More than 2,000 former Justice Department officials signed on to a letter Sunday that called for the resignation of Attorney General William Barr.
Barr has faced criticism over the handling of sentencing recommendations for Roger Stone, the longtime Republican adviser and Trump ally, who was convicted last year on seven counts related to his involvement in the Mueller investigation.
Prosecutors had initially recommended a seven-to-nine year sentence, though the DOJ would later call the recommendations "excessive" not long after angry tweets from President Trump.
Over 2,000 former officials at the US Department of Justice have called on US Attorney General William Barr to resign over the DOJ's handling of Roger Stone's sentencing, arguing he acted politically while intervening to reduce Roger Stone's sentencing recommendation.
The letter, published on Sunday, is signed by former DOJ personnel who worked under Republican and Democrat presidents, was published through Medium on Sunday. The statement was organized through Project Democracy, a watchdog organization founded in 2017 by former White House and DOJ officials that aims to monitor abuses of power in government, and is part of its goal to protect law enforcement agencies from political interference.
"Although there are times when political leadership appropriately weighs in on individual prosecutions, it is unheard of for the Department's top leaders to overrule line prosecutors, who are following established policies, in order to give preferential treatment to a close associate of the President, as Attorney General Barr did in the Stone case," letter read. "It is even more outrageous for the Attorney General to intervene as he did here — after the President publicly condemned the sentencing recommendation that line prosecutors had already filed in court."
While the number of former DOJ officials who had signed on to the Project Democracy letter was more than 1,000 on Sunday, about another 1,000 had signed on by Tuesday, bringing the total to 2,003 signatures.
In 2019, Republican adviser and longtime Trump ally Roger Stone was convicted on seven counts of lying to Congress, making false statements to investigators, and witness tampering during former Special Counsel Robert Mueller's investigation into Russ ain interference in the 2016 election.
Federal prosecutors in the case recommended for Stone a seven-to-nine year sentence, saying it was "consistent with the Guidelines is appropriate based on the nature and extent of Stone's conduct, the length of time it transpired," Business Insider previously reported.
President Donald Trump defended Stone in a series of tweets early last week.
"This is a horrible and very unfair situation," Trump said last Monday. "The real crimes were on the other side, as nothing happens to them. Cannot allow this miscarriage of justice!"
By Tuesday, the DOJ updated the sentencing recommendation — just one day after the initial one — calling the seven-to-nine year sentence possibly "excessive and unwarranted," deferring to the court to determine a sentence for Stone.
Following the DOJ's new guidance, the entire team of four prosecutors pursuing the case against Stone to withdrew from the case.
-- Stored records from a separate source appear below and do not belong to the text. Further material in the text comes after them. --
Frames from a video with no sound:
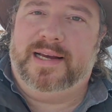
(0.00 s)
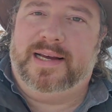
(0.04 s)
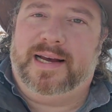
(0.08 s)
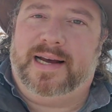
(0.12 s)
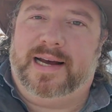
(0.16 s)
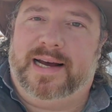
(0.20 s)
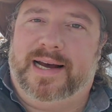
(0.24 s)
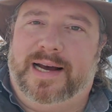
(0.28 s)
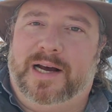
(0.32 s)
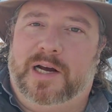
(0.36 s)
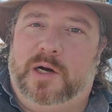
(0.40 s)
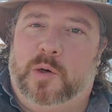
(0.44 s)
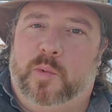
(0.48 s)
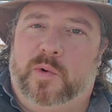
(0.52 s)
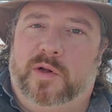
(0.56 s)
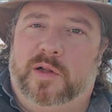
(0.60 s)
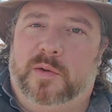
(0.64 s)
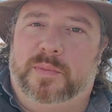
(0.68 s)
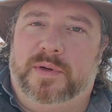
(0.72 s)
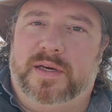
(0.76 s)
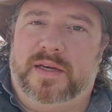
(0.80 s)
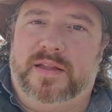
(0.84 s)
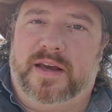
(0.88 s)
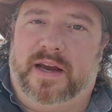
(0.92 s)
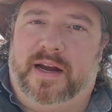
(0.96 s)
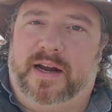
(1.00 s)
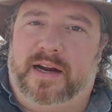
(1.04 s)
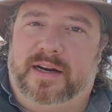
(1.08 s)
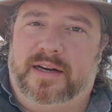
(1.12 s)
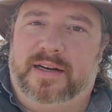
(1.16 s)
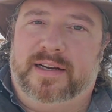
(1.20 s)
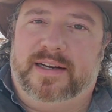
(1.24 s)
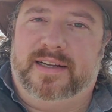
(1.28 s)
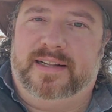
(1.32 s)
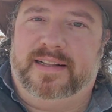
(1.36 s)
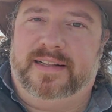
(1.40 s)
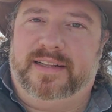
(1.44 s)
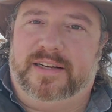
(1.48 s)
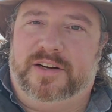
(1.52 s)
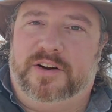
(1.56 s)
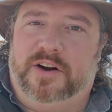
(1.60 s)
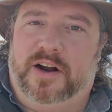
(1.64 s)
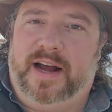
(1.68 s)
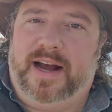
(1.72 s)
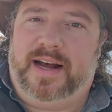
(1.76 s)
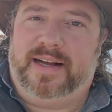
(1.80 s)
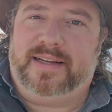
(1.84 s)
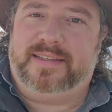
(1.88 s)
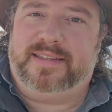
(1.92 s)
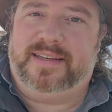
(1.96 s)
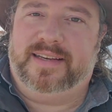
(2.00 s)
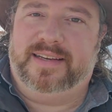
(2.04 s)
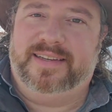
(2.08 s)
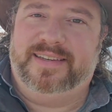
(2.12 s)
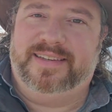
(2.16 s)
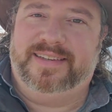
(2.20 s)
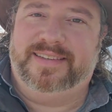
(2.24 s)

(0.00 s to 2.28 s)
will be there in the grass.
"We call on every DOJ employee to follow their heroic example and be prepared to report future abuses to the Inspector General, the Office of Professional Responsibility, and Congress," the authors of the letter said.
Some federal prosecutors told The New York Times they were uneasy about pursuing cases related to President Trump and his allies, citing fears that Trump-appointed Barr would not protect their political independence in cases where the president took a particular interest.
In an ABC News interview on Thursday, Barr called out the president's tweets and urged him to stop tweeting about Justice Department criminal cases.
"I'm not going to be bullied or influenced by anybody. And I said, whether it's Congress, a newspaper editorial board, or the president," Barr said. "I'm going to do what I think is right. And you know…I cannot do my job here at the department with a constant background commentary that undercuts me."
While the former officials who signed the letter Sunday acknowledged Barr's statements, they said that "Mr. Barr's actions in doing the President's personal bidding unfortunately speak louder than his words."
The former DOJ officials also called upon the other branches of government to protect those who report behaviors they view as inappropriate or against their oath of office.
Neither the White House nor the Department of Justice returned Business Insider's requests for comment on the letter.